# Project - Programming for Data Analysis 

## Problem statement 

For this project you must create a data set by simulating a real-world phenomenon of your choosing. You may pick any phenomenon you wish – you might pick one that is of interest to you in your personal or professional life. Then, rather than collect data related to the phenomenon, you should model and synthesise such data using Python. We suggest you use the numpy.random package for this purpose. 

Speciﬁcally, in this project you should: 

- Choose a real-world phenomenon that can be measured and for which you could collect at least one-hundred data points across at least four diﬀerent variables. 
- Investigate the types of variables involved, their likely distributions, and their relationships with each other. 
- Synthesise/simulate a data set as closely matching their properties as possible. 
- Detail your research and implement the simulation in a Jupyter notebook – the data set itself can simply be displayed in an output cell within the notebook. 

Note that this project is about simulation – you must synthesise a data set.
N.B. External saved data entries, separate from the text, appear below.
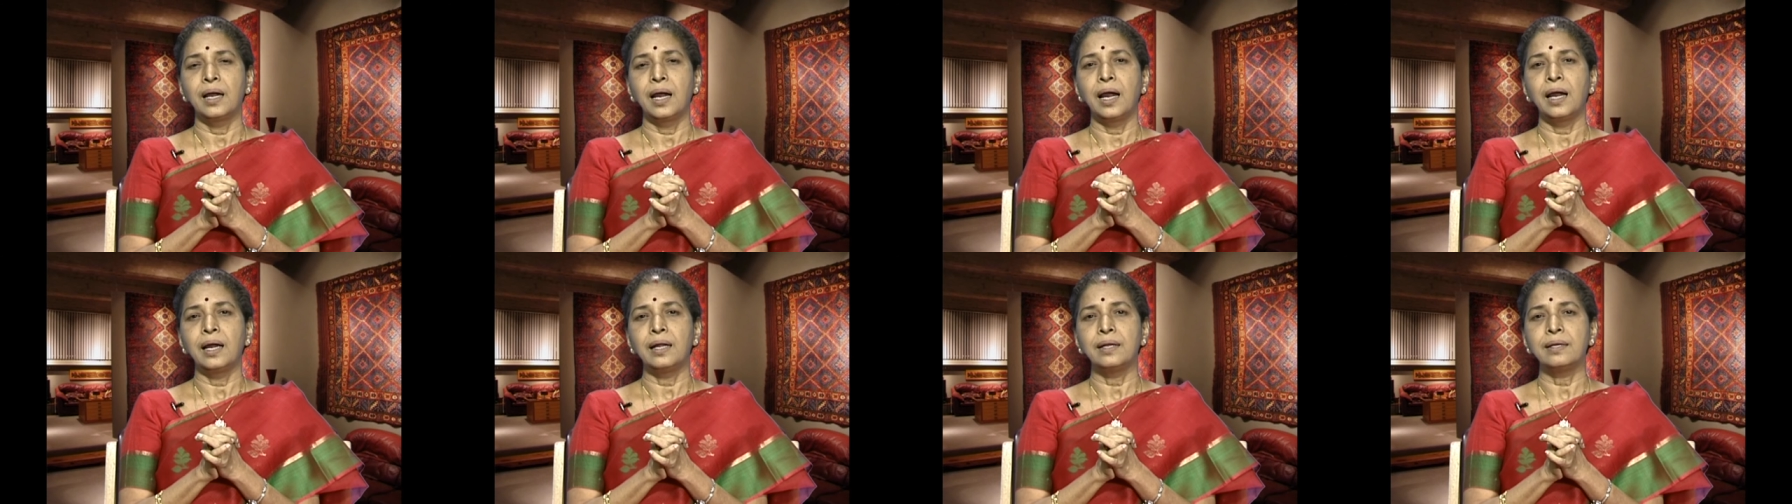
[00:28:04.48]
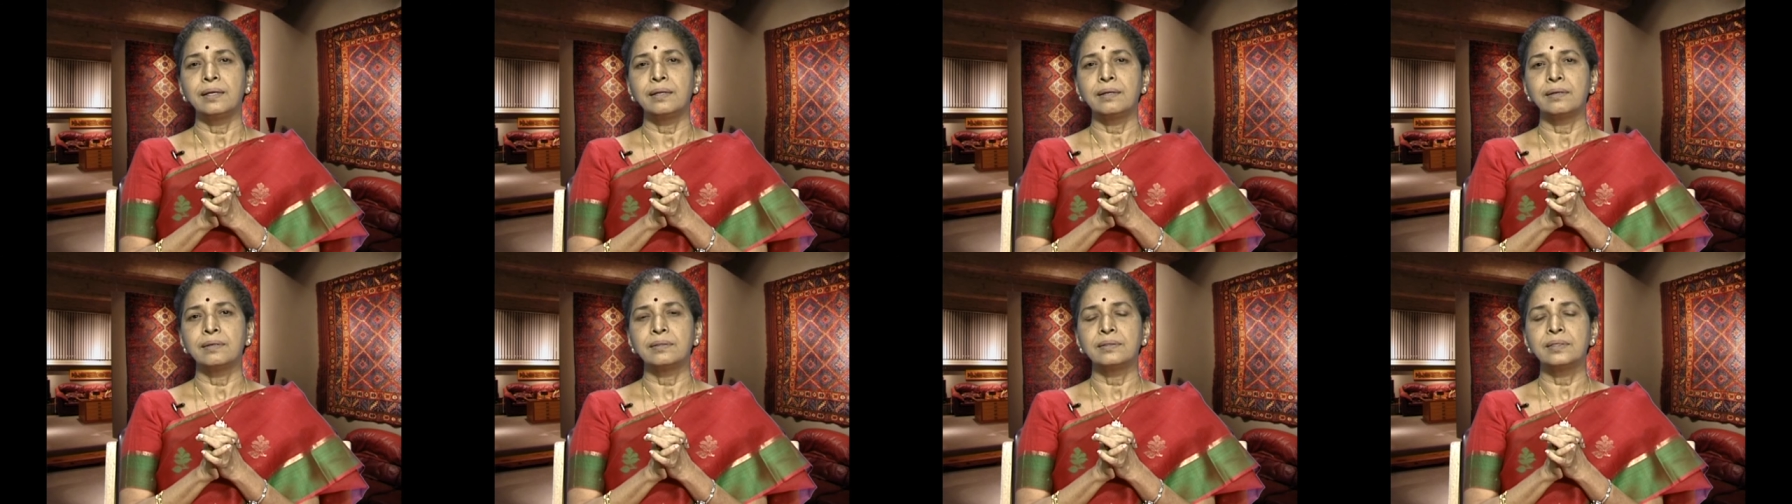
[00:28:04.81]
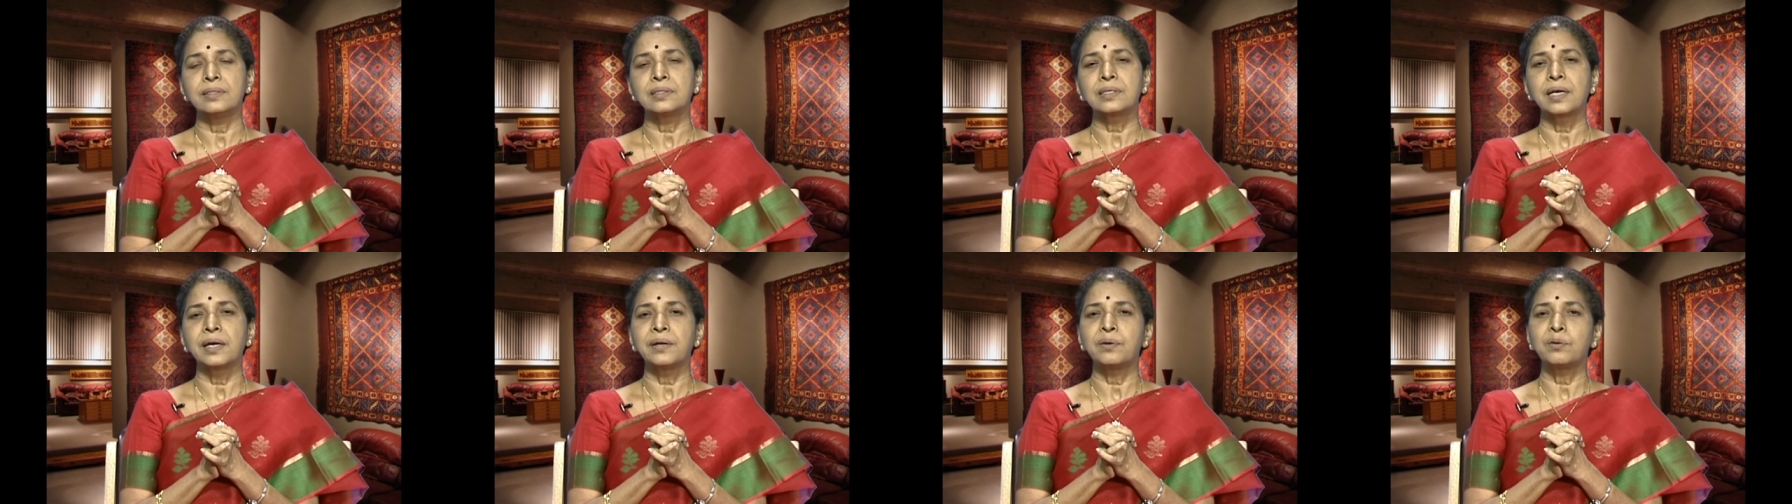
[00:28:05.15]
and uh, this
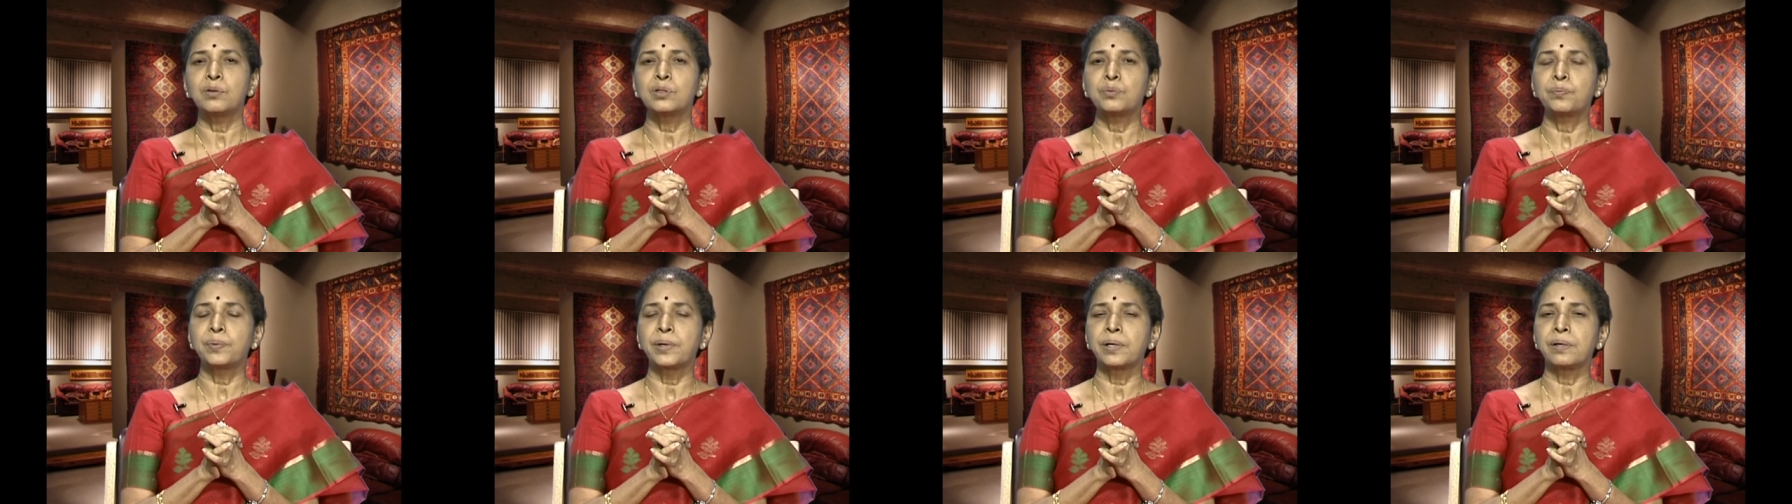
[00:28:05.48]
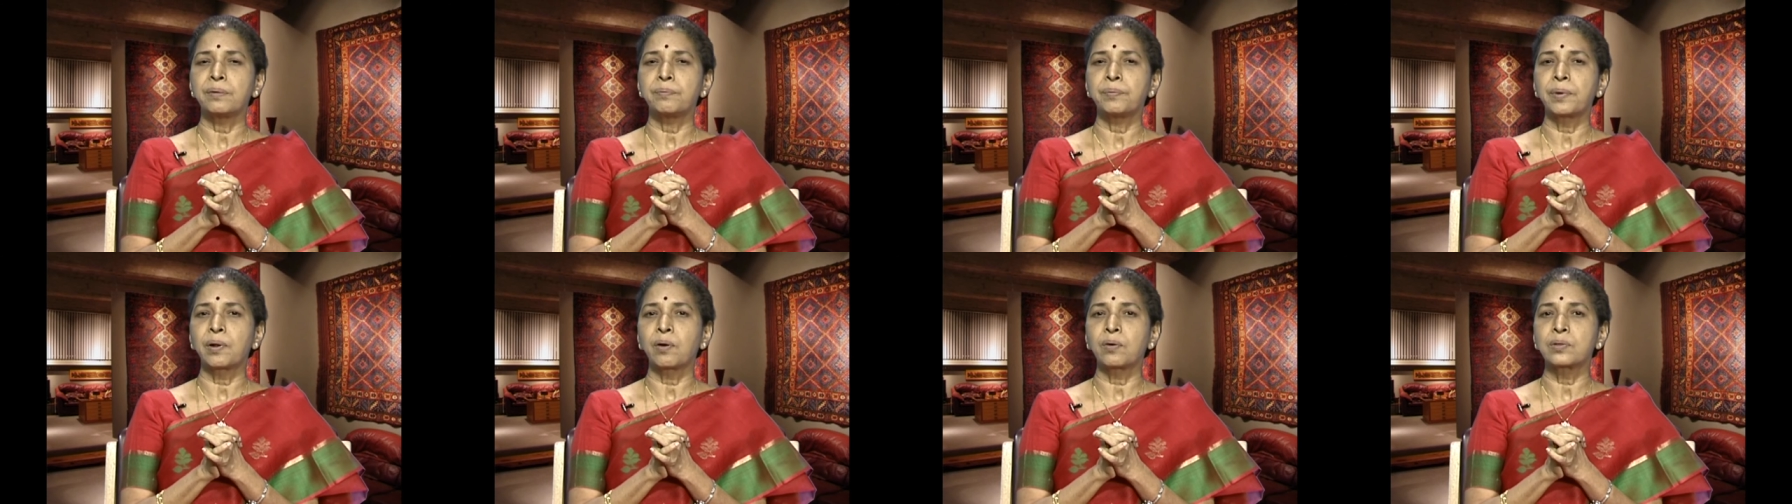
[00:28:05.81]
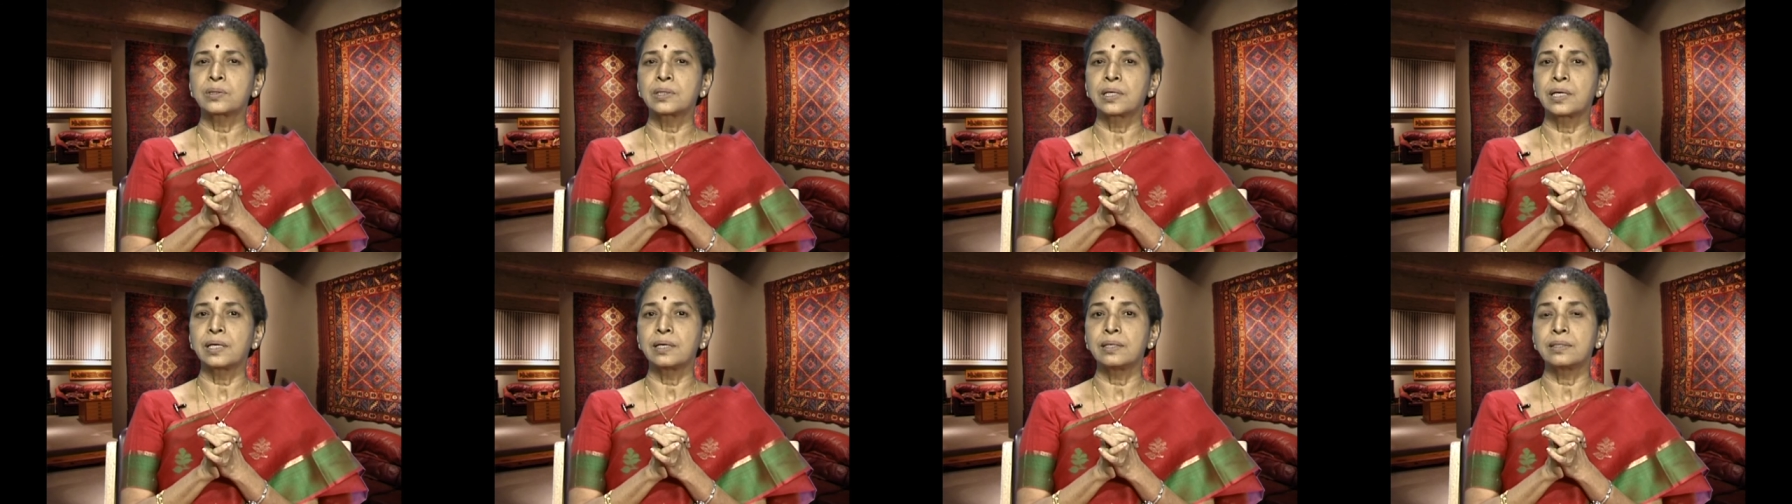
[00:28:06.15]
hydrogen
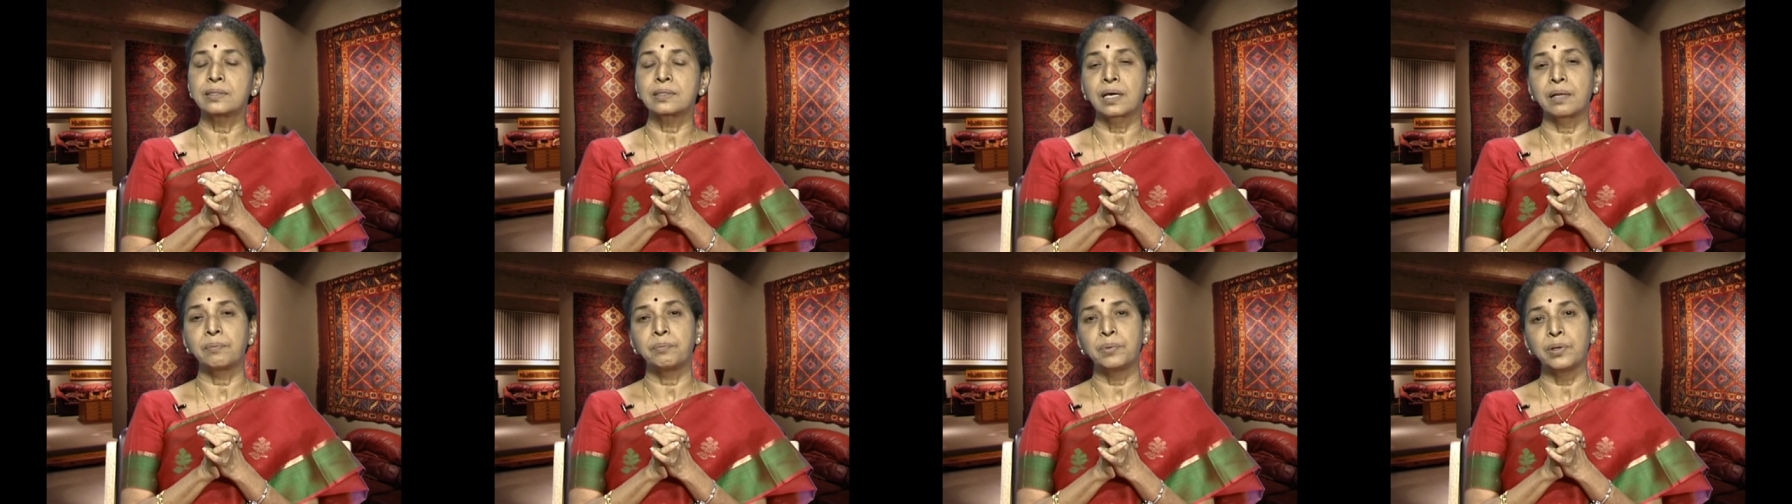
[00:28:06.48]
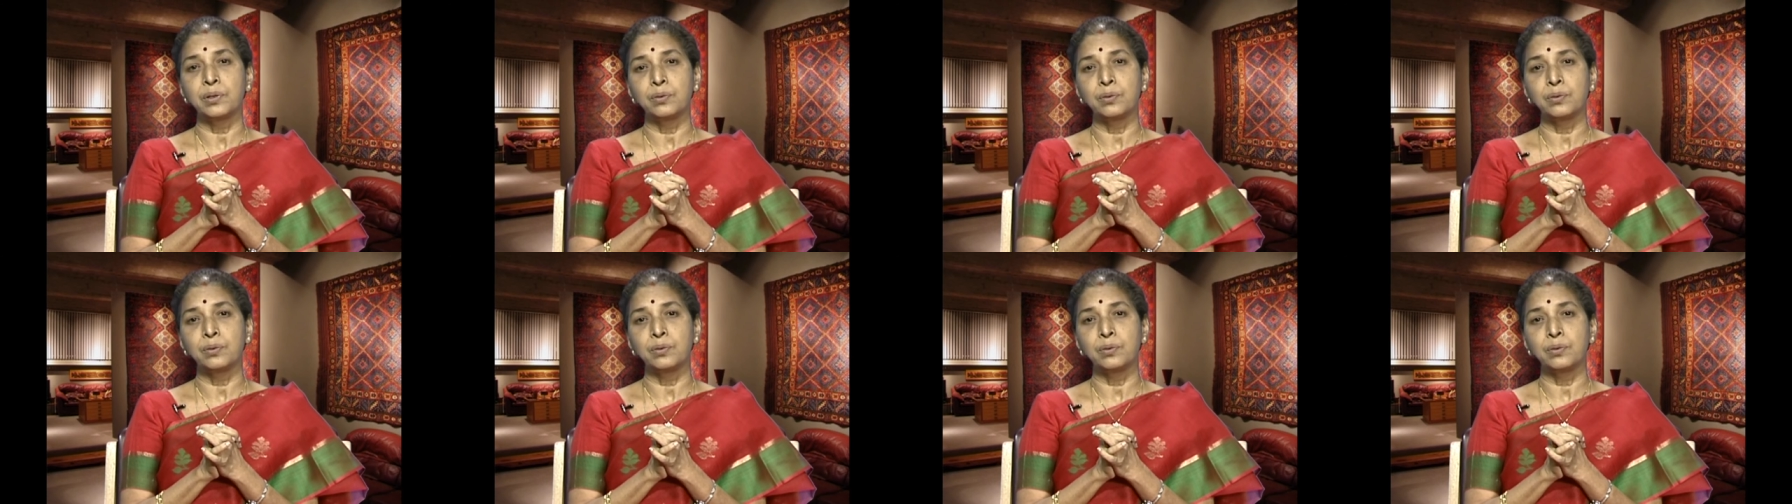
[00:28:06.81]
peroxide is can be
Some students may already have some real-world data sets in their own ﬁles. It is okay to base your synthesised data set on these should you wish (please reference it if you do), but the main task in this project is to create a synthesised data set. The next section gives an example project idea.


## Example project idea 

the performance of students studying a ten-credit module. 

most interesting variable - grade
number of hours on average a student studies per week (hours), 
the number of times they log onto Moodle in the ﬁrst three weeks of term (logins), 
and their previous level of degree qualiﬁcation (qual) 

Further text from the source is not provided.